Write out the whole listing below exactly, skipping each picture.
Start of EXERCISE MATERIAL
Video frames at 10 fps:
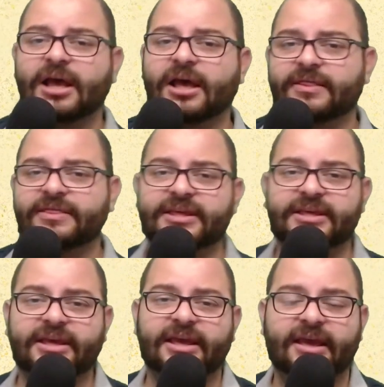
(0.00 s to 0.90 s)

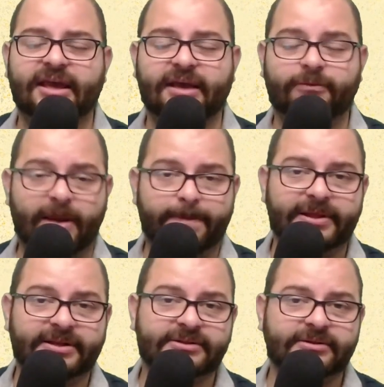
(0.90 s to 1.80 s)
The
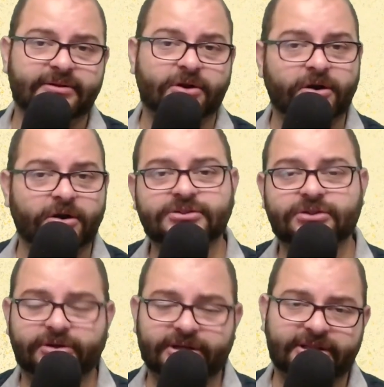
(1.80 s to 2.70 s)
weapon cards
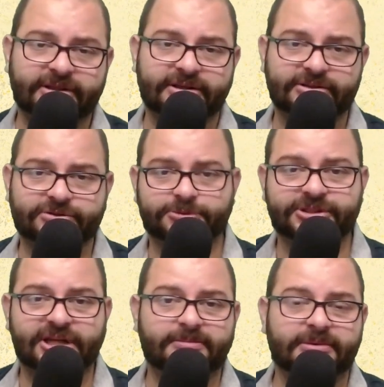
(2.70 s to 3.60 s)
are in the description
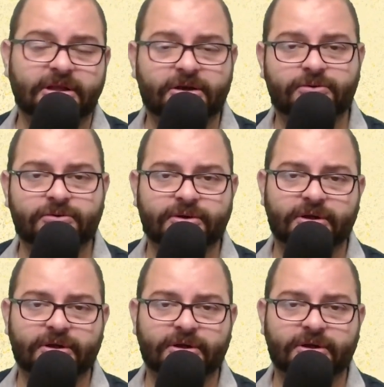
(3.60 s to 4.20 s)
down below.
End of EXERCISE MATERIAL
**RESULT:**
Video frames at 10 fps:
(0.00 s to 0.90 s)

(0.90 s to 1.80 s)
The
(1.80 s to 2.70 s)
weapon cards
(2.70 s to 3.60 s)
are in the description
(3.60 s to 4.20 s)
down below.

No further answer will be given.